• [Data for this task]:
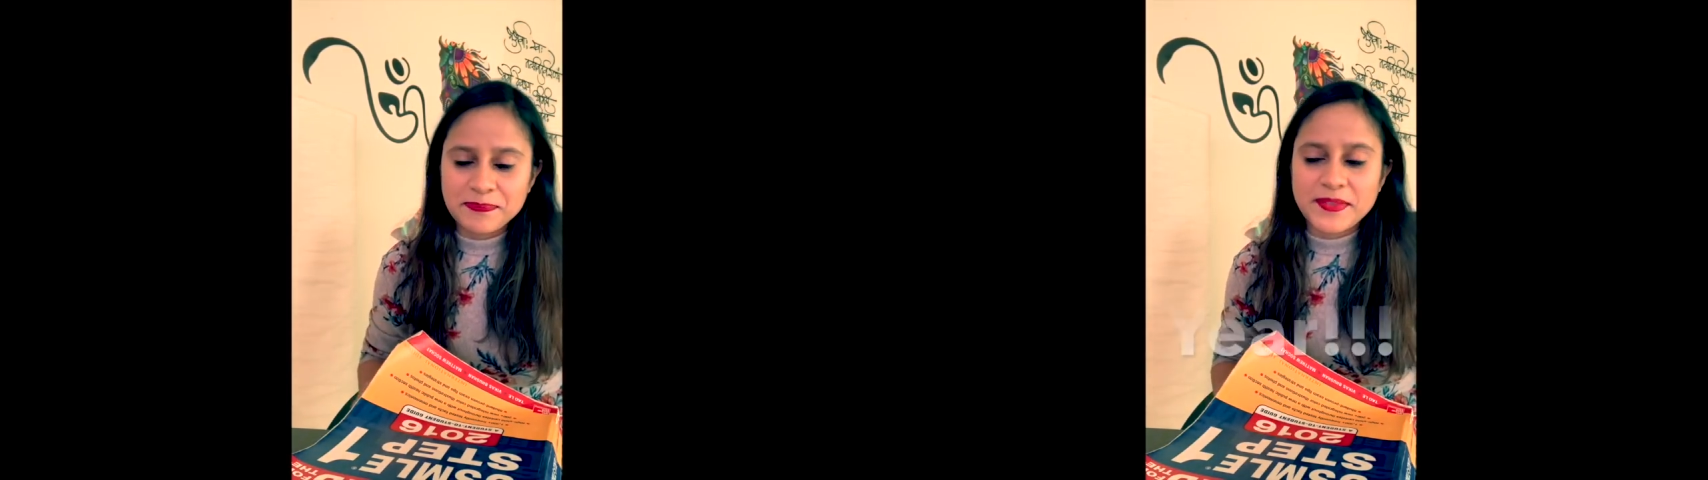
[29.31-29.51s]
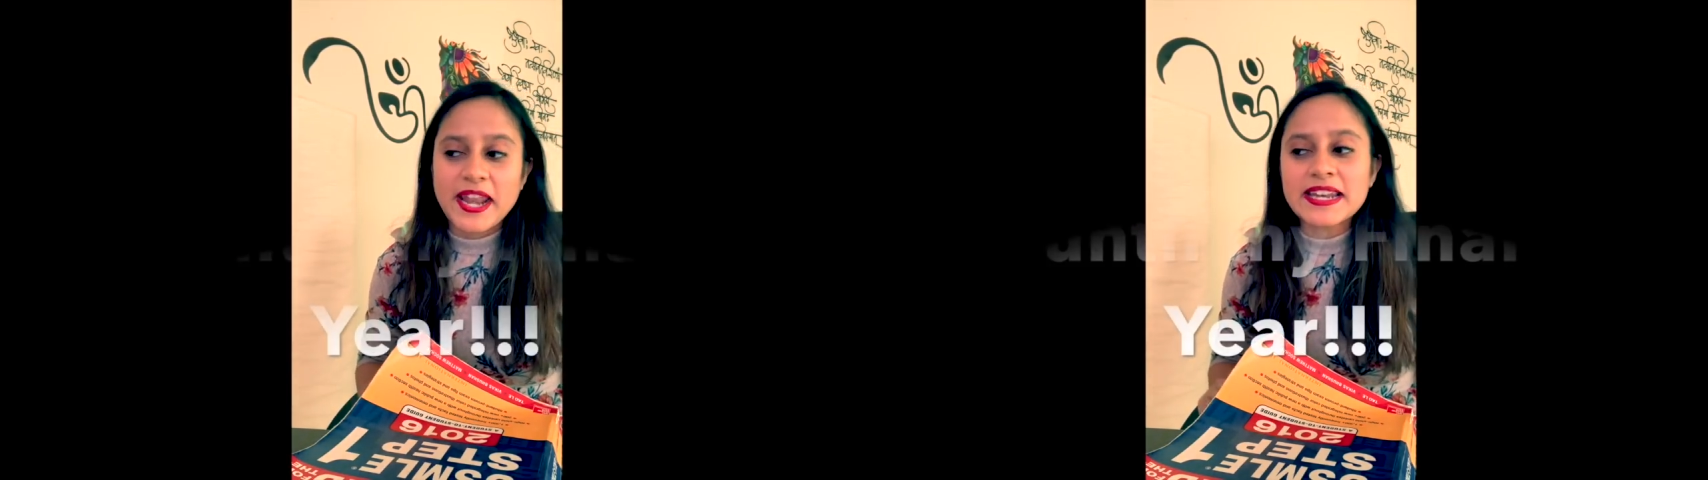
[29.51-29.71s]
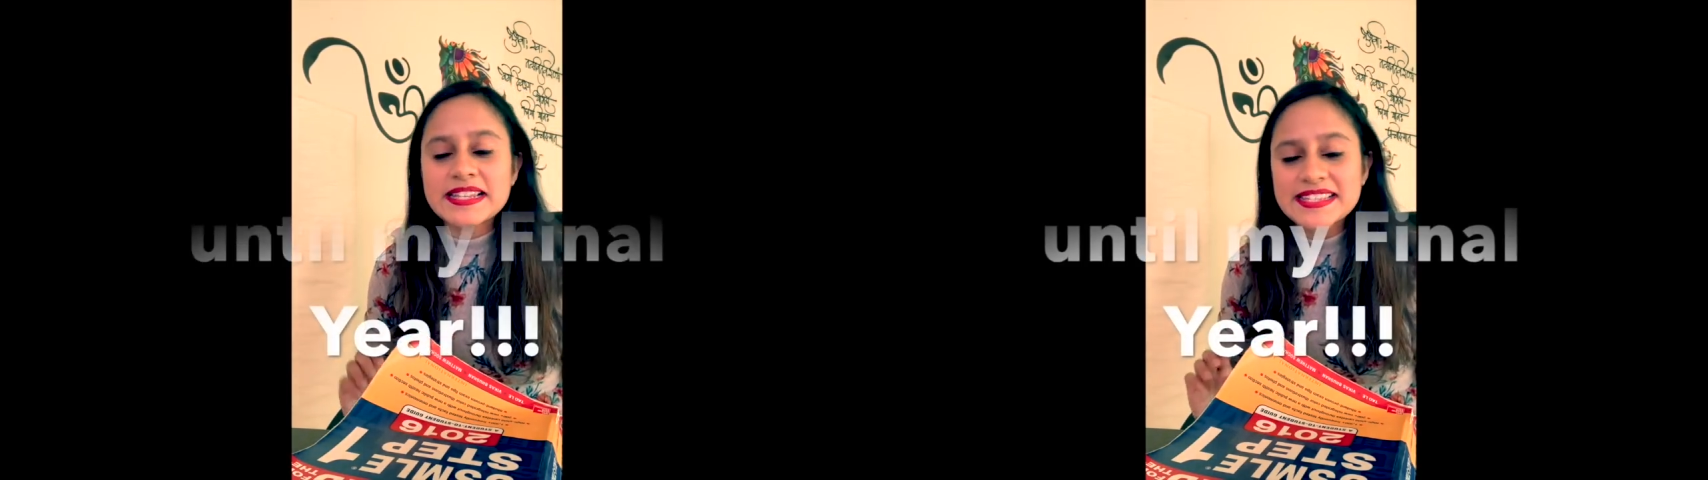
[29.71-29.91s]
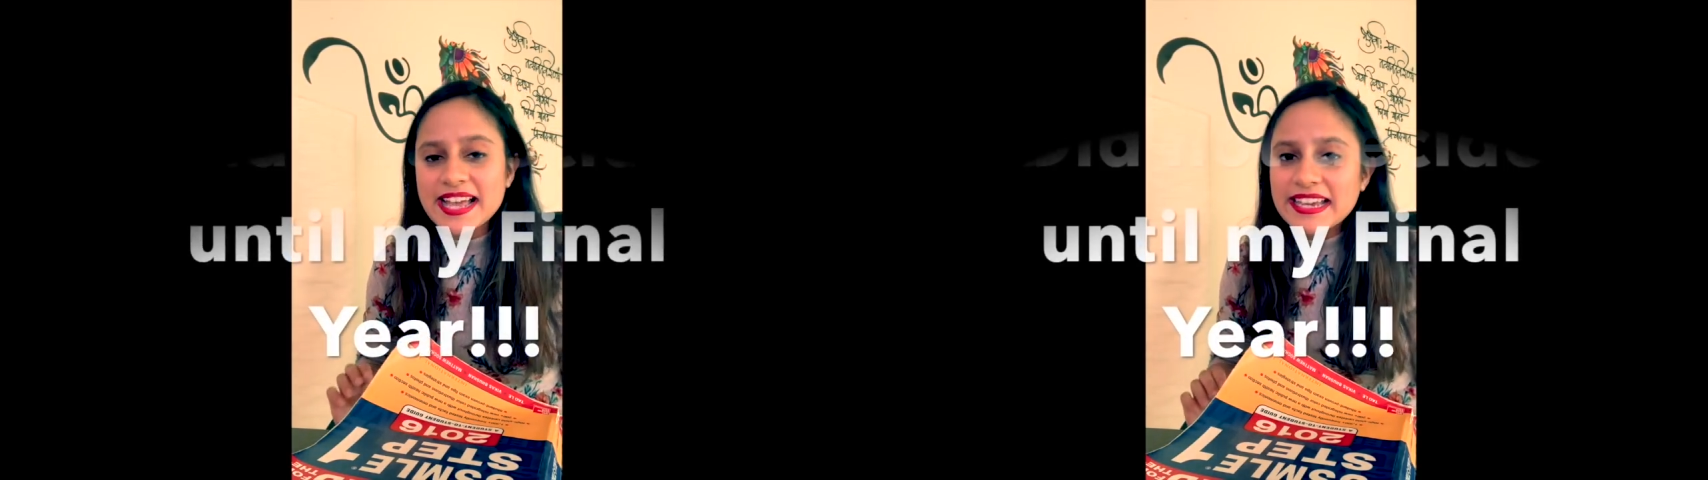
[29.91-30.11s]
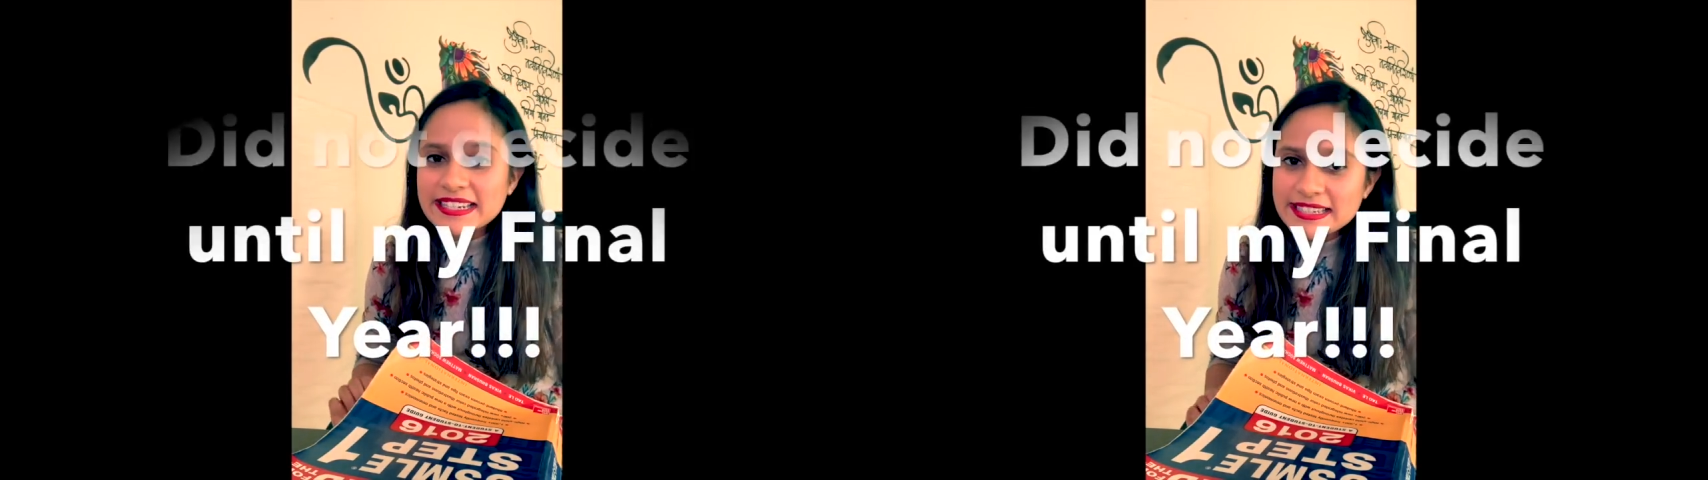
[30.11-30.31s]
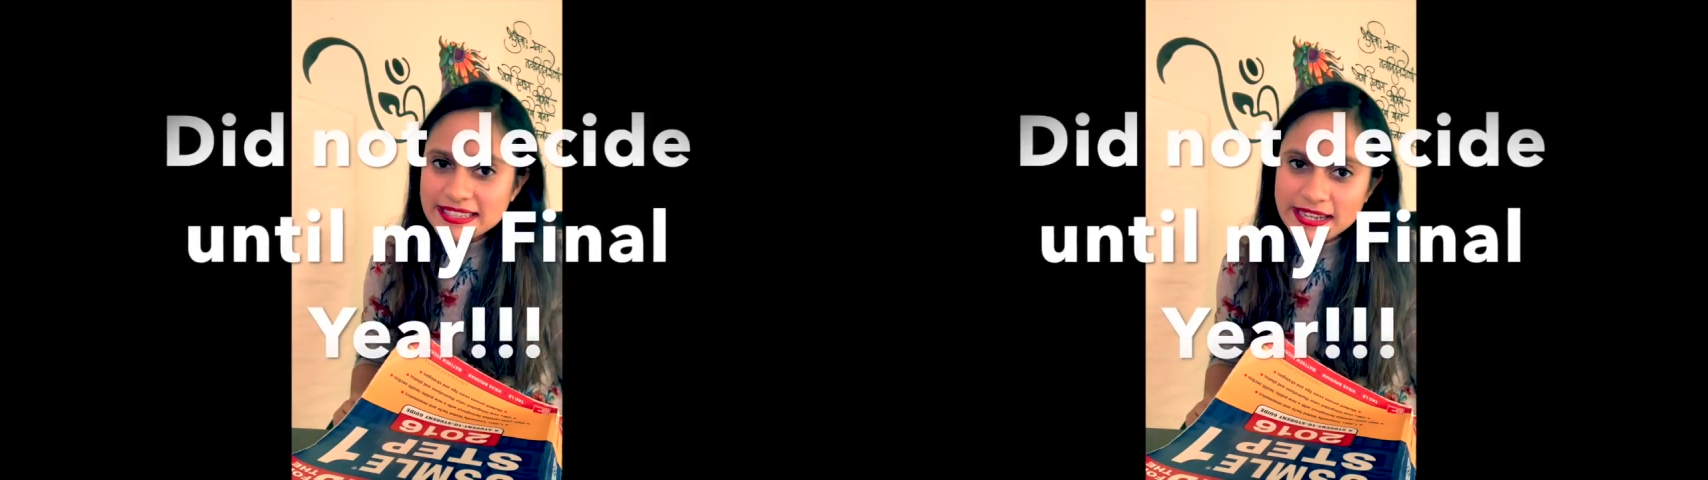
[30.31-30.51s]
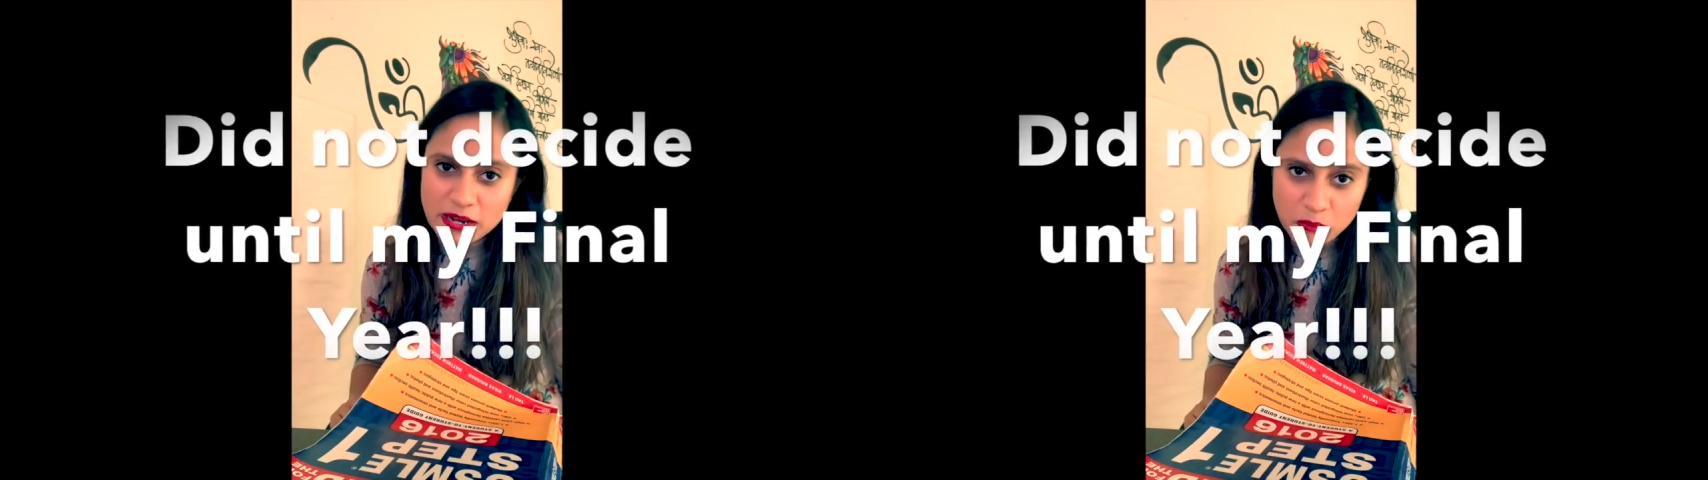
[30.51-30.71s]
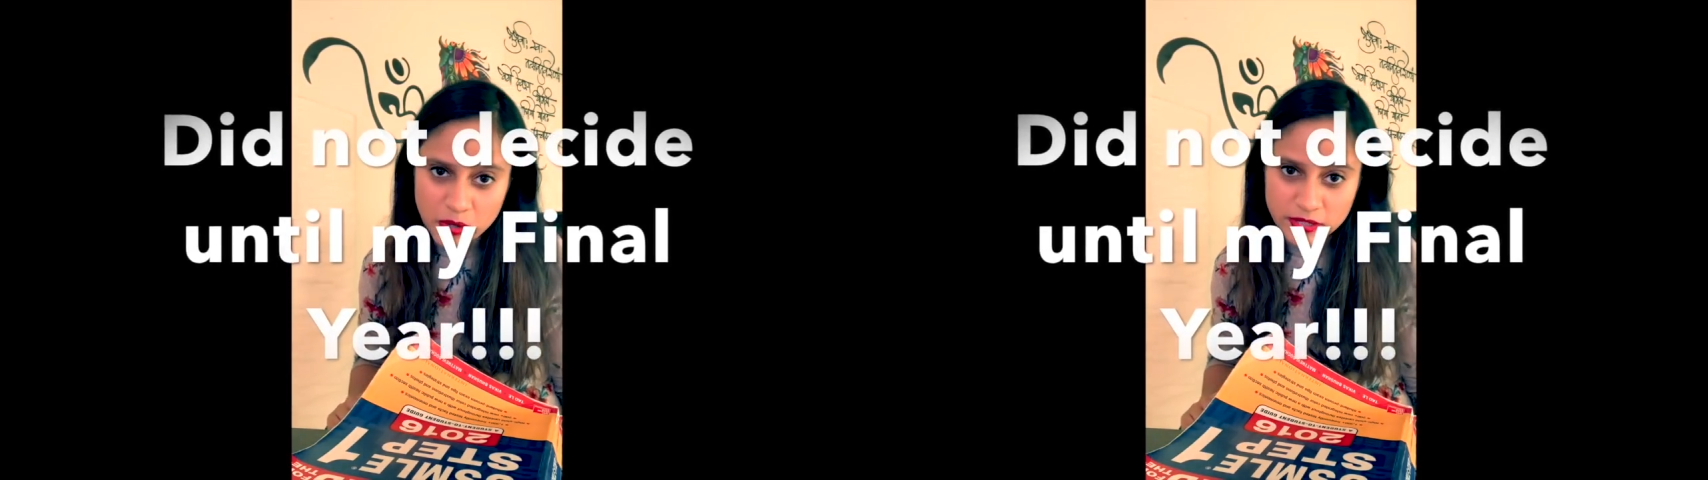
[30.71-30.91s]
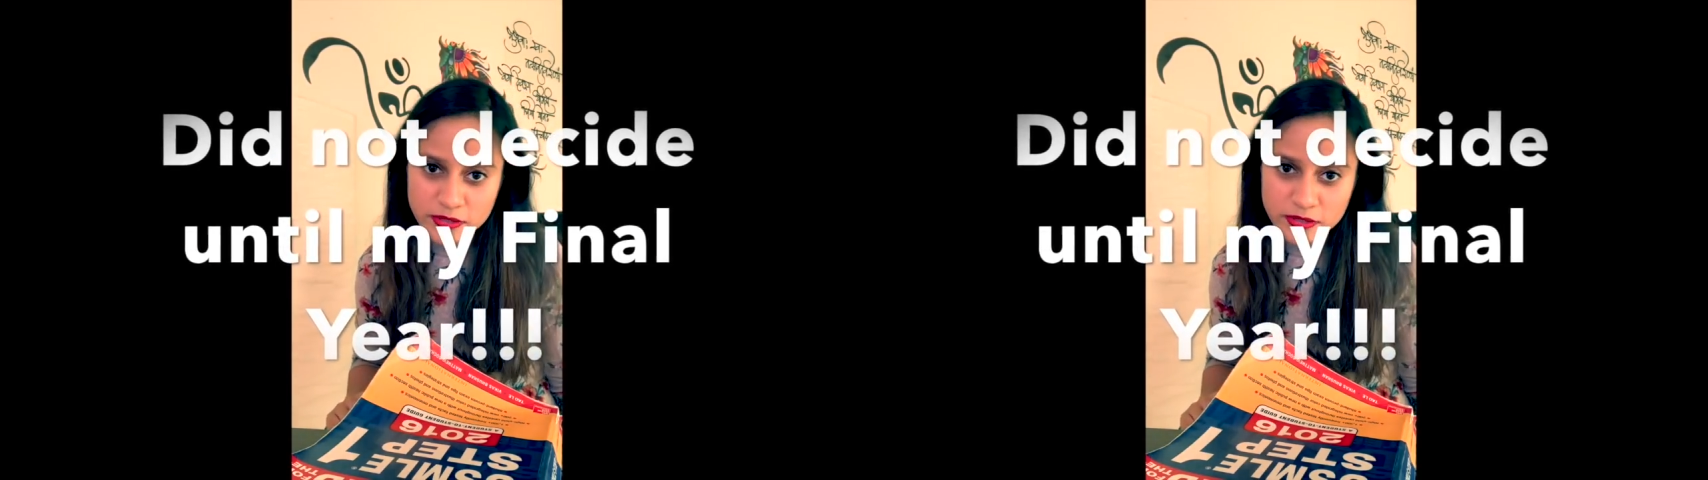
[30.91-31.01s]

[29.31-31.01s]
that I decided that I want to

• [What you will do]: Write the entries above out again exactly, but not the pictures.

• [Answer box]:
[29.31-29.51s]
[29.51-29.71s]
[29.71-29.91s]
[29.91-30.11s]
[30.11-30.31s]
[30.31-30.51s]
[30.51-30.71s]
[30.71-30.91s]
[30.91-31.01s]

[29.31-31.01s]
that I decided that I want to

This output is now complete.